On the day of fear, John Degenkolb’s heart rises. When the Tour de France tackles the cobblestone stage to the infamous Arenberg forest on Wednesday, the veteran is in his comfort zone.
“Of course I picked this stage,” says the 33-year-old. After all, a triumph at Paris-Roubaix 2015 is on his CV. In addition, the native of Thuringia won in 2018, when the tour led through the “Hell of the North” for the last time.
What Degenkolb is looking forward to like a small child sometimes causes panic among the contenders for overall victory. “In the end there will be many who will be happy when it’s over,” says Degenkolb about the 153.7-kilometer fifth stage. “They’ll be happy if they’ve lost just a minute or two or don’t have to go home all the way.”
Memories of Paris-Roubaix
The route planners included eleven sections on the so-called pavés in the section. Four of them are regularly driven at the classic Paris-Roubaix. While there were many short sectors in 2018, this year they are more select and longer. “The cumulative distance is less important than the length of each sector,” said route manager Thierry Gouvenou.
If things go according to plan, the top stars need not worry. Primoz Roglic and Jonas Vingegaard have Belgian classic car star Wout van Aert as their navigator. Alexander Vlassov, captain of the German team Bora-hansgrohe, is being watched out for by former Roubaix runner-up Nils Politt and Austria’s powerhouse Marco Haller. Defending champion Tadej Pogacar may have lost his most important helper to a corona infection in Matteo Trentin, but he already showed his qualities on cobblestones in the spring.
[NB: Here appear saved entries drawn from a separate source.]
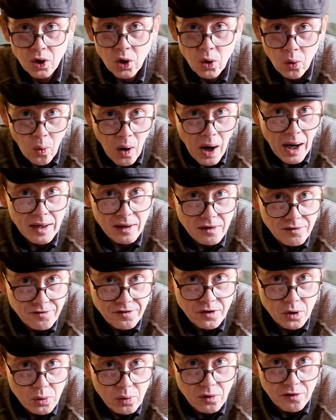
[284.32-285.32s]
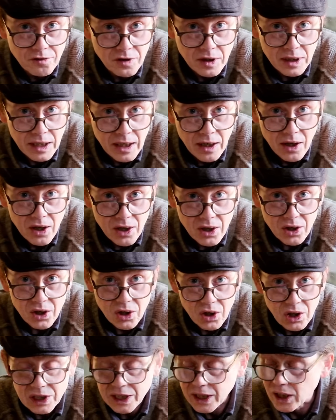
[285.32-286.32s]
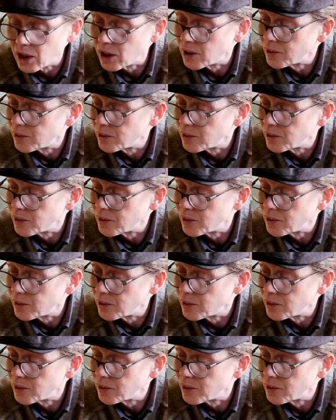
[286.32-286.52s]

quite a few of the earlier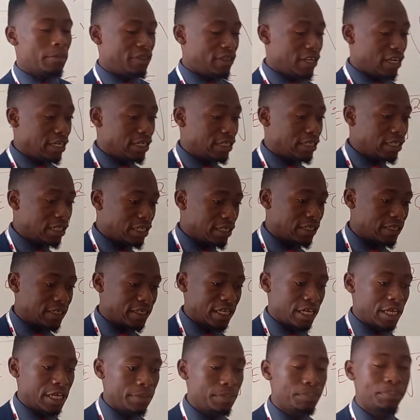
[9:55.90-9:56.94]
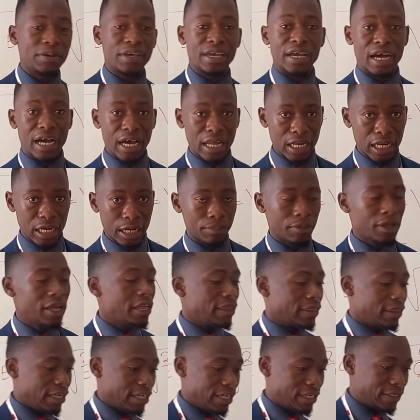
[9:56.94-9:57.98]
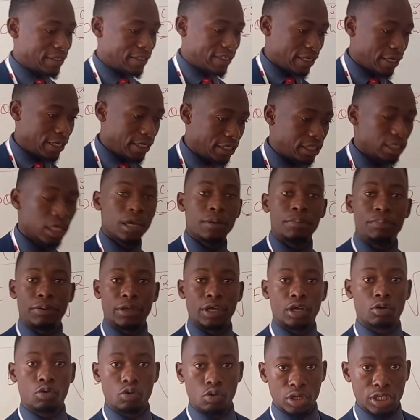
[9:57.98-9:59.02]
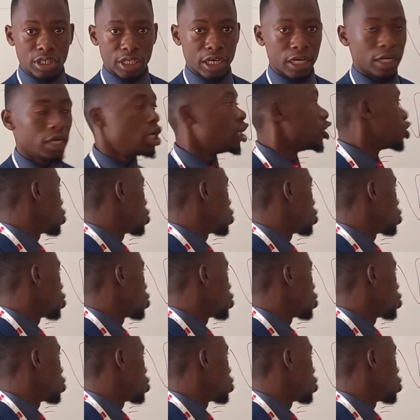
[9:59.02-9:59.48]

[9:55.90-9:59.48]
They didn't say per annum, they said per quarter.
Of course there are many voices against such a stage of the tour. It’s kind of a tradition. Simon Geschke criticized that the tour organizers only care about the spectacle – and the Berliner may not be wrong. Bora-hansgrohe team boss Ralph Denk does not believe in the stage either. “I don’t think it’s good. You can’t win the tour, but you can lose. You train for the tour for nine months and then you lose everything because of a puncture,” said the Bavarian. “I think the classic Paris-Roubaix is mega. Everything should be in its time.”
Indeed, there is a stark difference between a cobblestone classic and a Tour stage. While only specialists are ahead in the classic, the captains also want to be the first on the paved passages on the tour – and they are more likely to be assigned to the 60-kilo mountain flea category than to a powerful kicker who weighs 15 to 20 kilograms more on the ribs the pavement slides. This inevitably leads to chaos.
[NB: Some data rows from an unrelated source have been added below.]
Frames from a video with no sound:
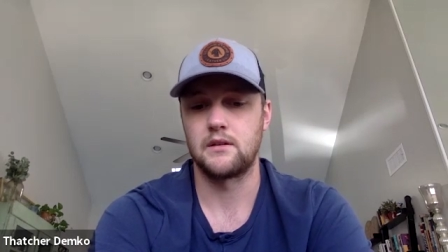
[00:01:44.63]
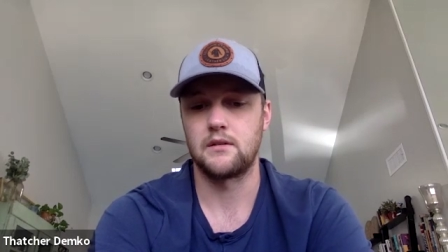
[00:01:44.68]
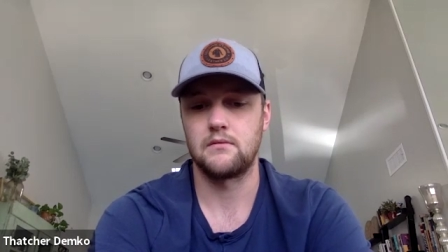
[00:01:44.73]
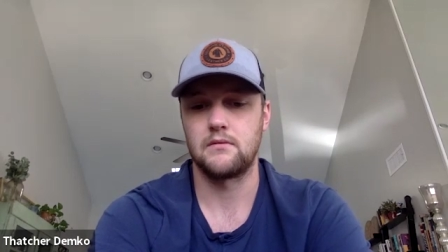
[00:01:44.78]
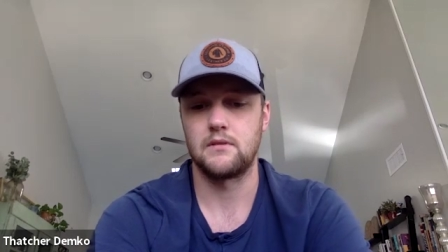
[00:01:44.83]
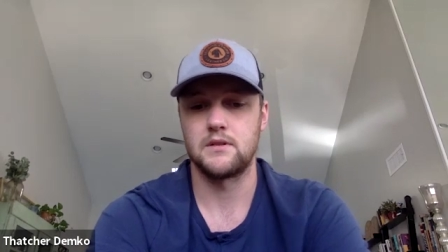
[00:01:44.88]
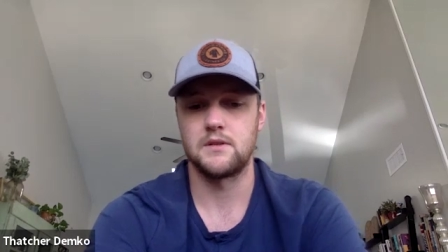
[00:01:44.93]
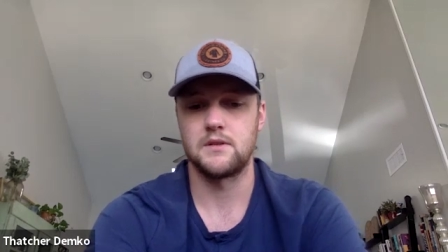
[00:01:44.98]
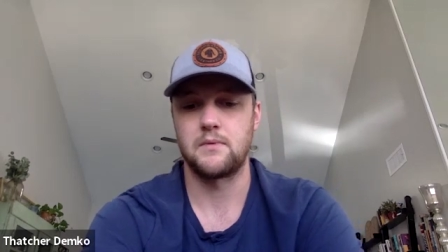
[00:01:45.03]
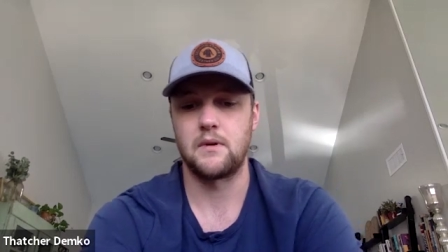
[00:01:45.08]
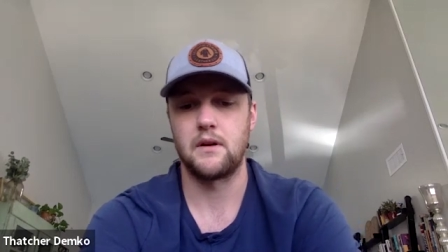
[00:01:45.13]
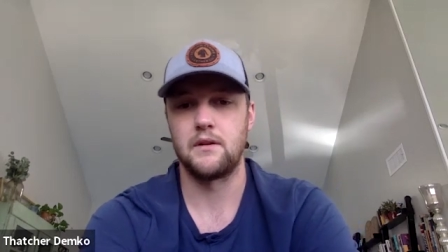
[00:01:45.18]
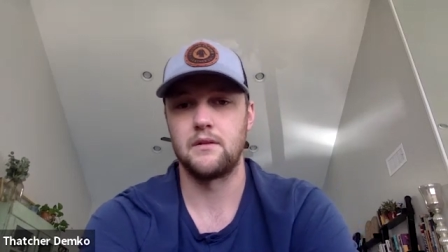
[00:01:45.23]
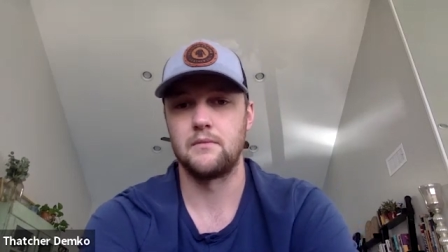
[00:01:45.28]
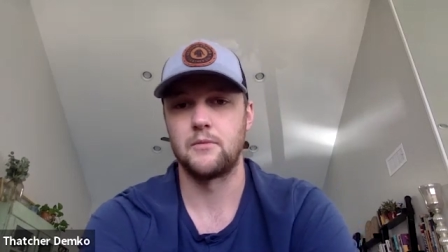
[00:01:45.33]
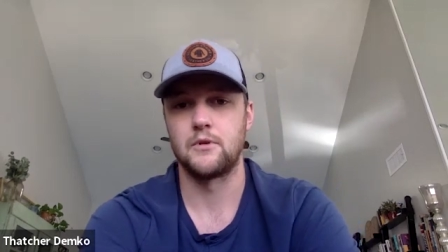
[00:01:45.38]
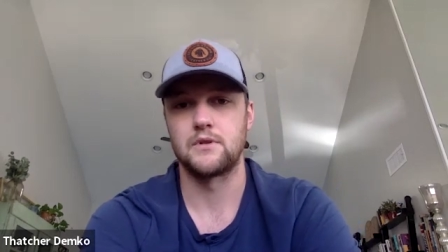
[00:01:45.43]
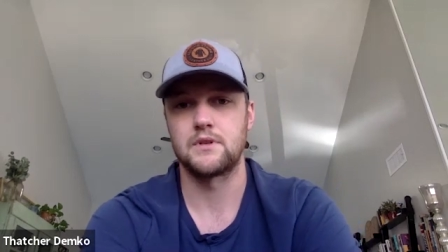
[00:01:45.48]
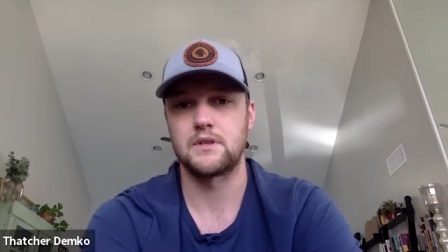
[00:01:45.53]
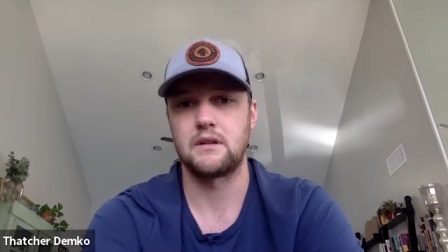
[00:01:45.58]
this is probably the
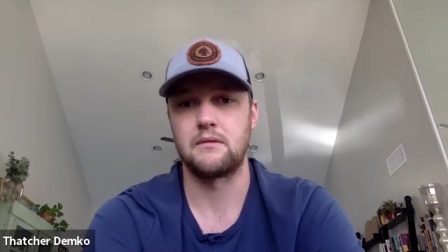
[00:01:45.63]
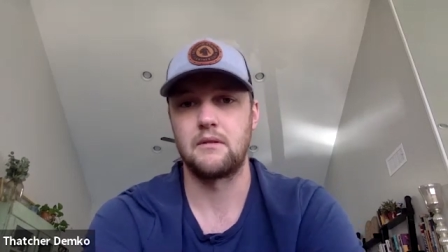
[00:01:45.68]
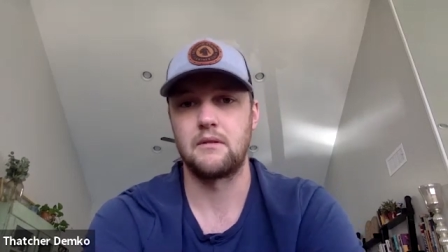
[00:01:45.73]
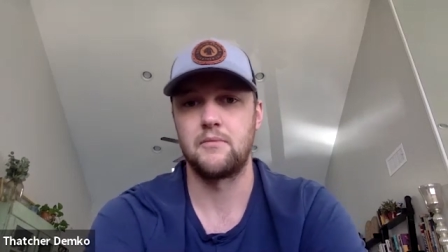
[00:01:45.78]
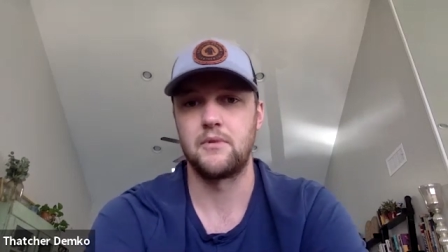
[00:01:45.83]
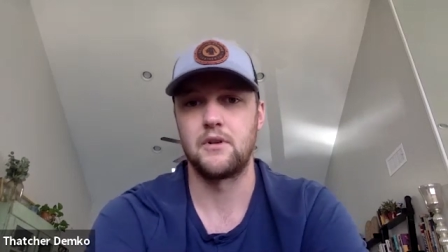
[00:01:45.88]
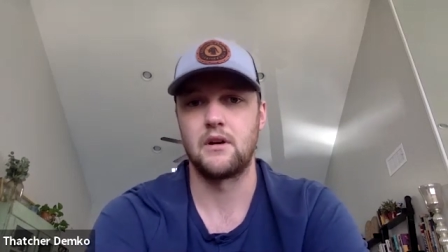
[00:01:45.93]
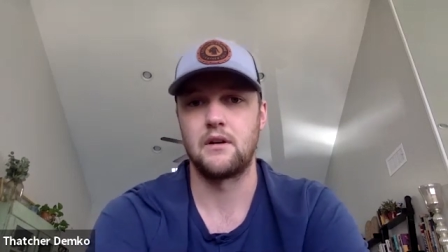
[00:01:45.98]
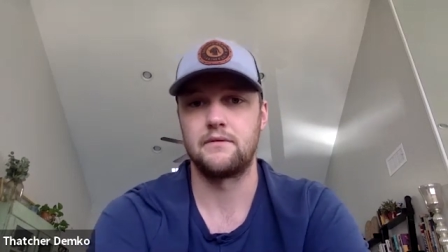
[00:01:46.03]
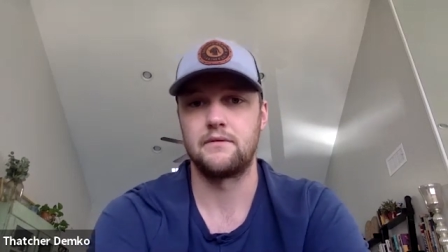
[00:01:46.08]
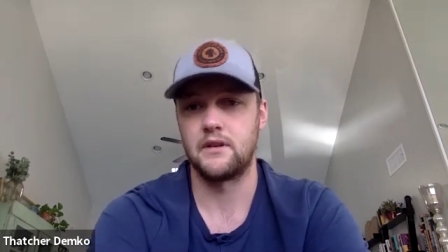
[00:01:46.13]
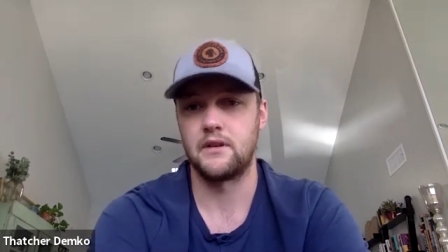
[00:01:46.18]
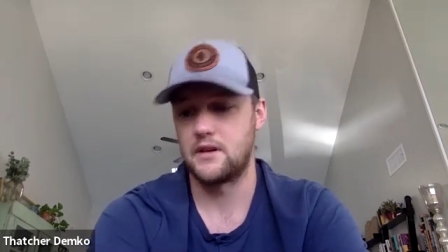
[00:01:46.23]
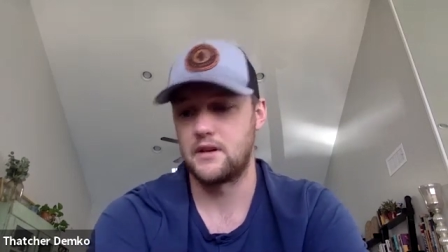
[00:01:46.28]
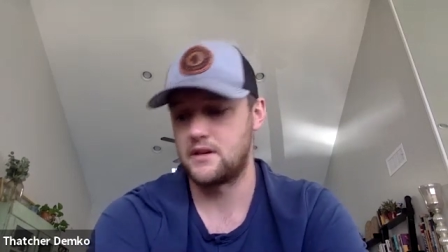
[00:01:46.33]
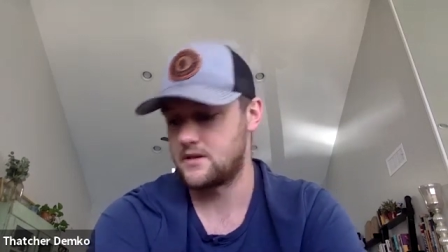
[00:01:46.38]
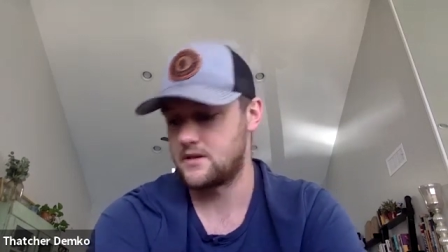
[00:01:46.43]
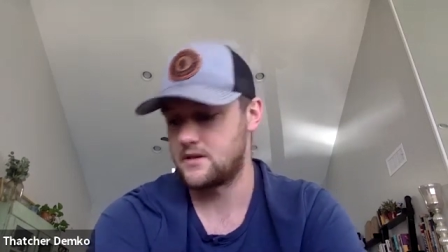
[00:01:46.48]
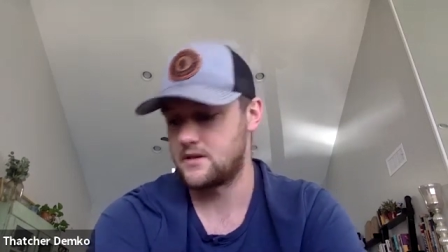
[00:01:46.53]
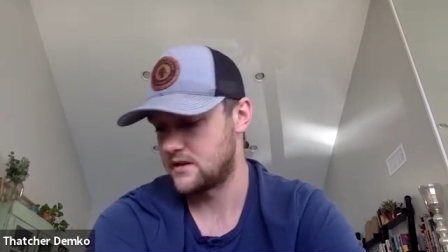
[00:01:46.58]
most time I've been off the
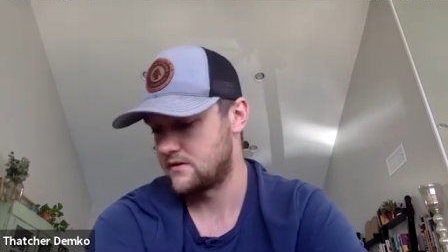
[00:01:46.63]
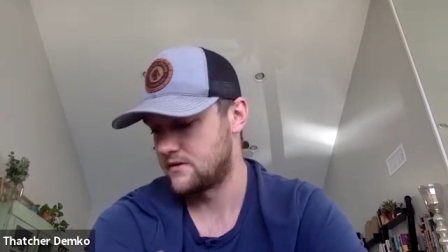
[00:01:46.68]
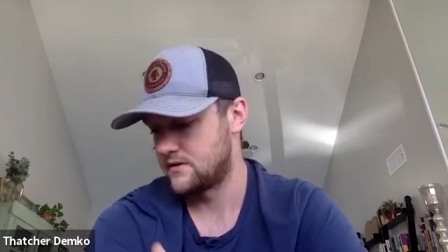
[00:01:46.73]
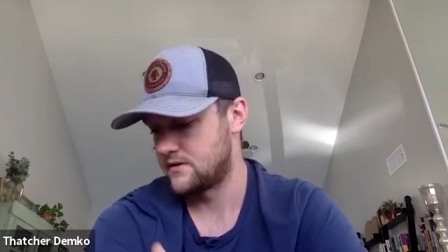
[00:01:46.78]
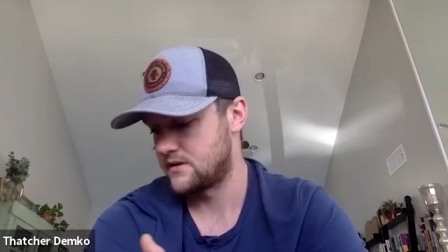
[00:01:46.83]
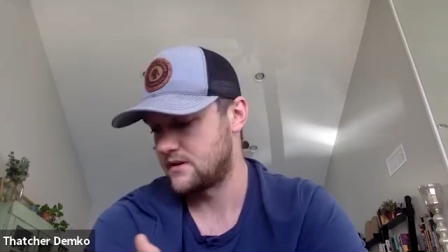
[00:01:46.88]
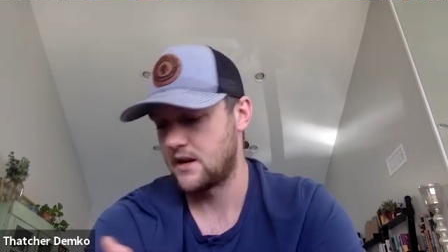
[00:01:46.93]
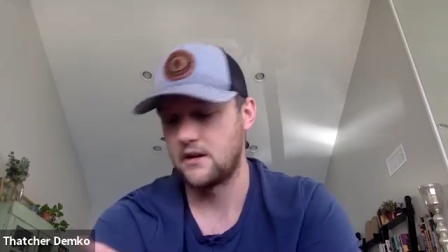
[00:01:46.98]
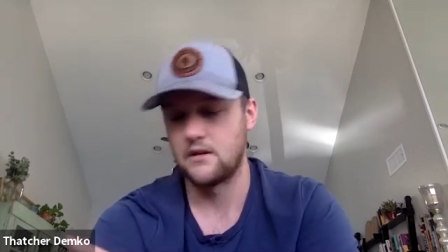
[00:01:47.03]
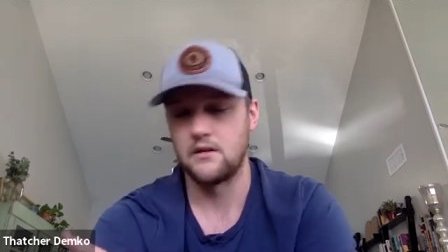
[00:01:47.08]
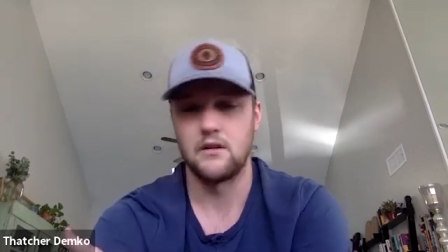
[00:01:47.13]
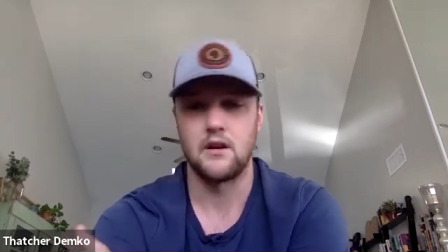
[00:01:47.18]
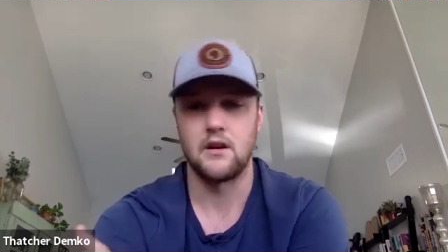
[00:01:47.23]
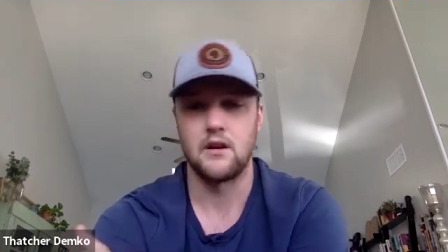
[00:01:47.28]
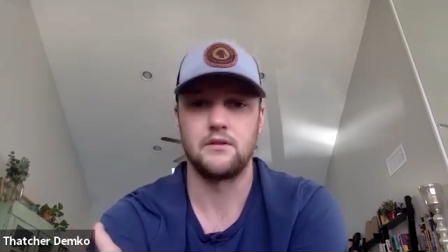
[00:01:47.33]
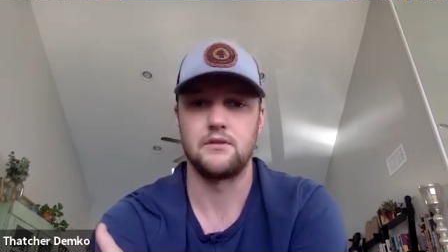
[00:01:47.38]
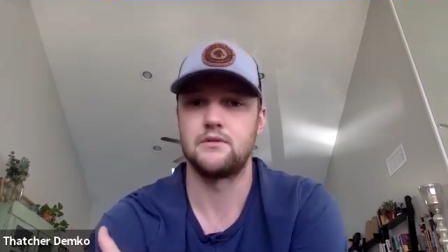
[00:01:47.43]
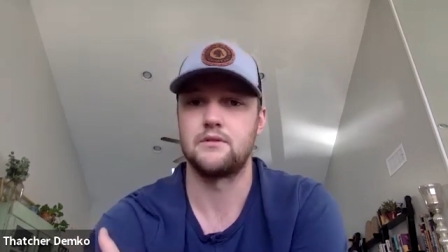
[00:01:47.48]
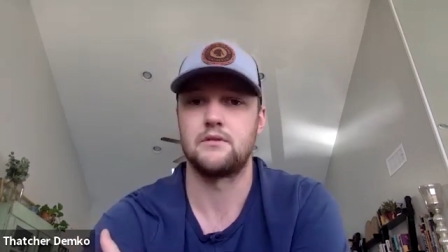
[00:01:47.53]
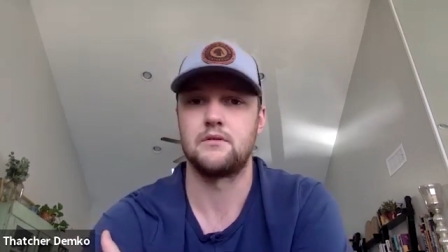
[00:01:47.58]
ice since I was eight or nine
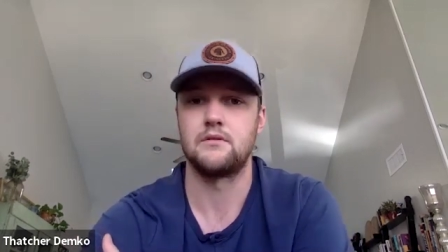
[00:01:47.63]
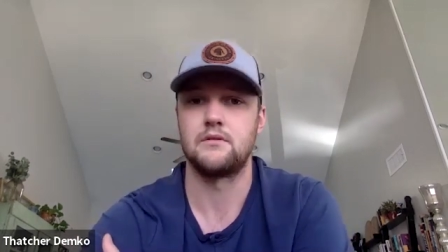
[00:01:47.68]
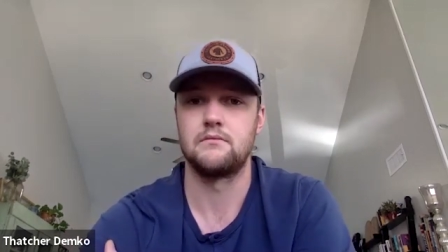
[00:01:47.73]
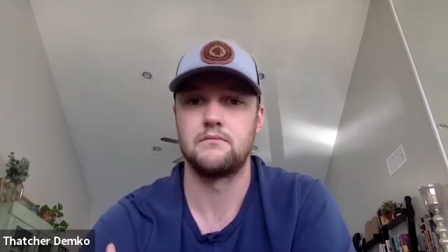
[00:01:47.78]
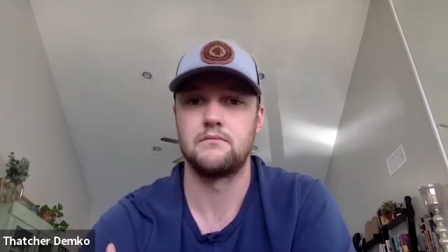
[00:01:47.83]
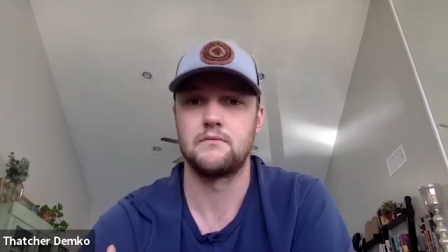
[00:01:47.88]
years old.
Anyway, John Degenkolb will have fun. He doesn’t know yet whether it’s enough for a good result. He cannot yet assess the effects of his corona infection shortly before the tour. Only one thing should be certain. Degenkolb will visit the toilet again before the start. Almost as a security measure. Degenkolb says: “This is a day on which the tension will be enormously high. It will be full throttle from start to finish. You might not even have time to pee.”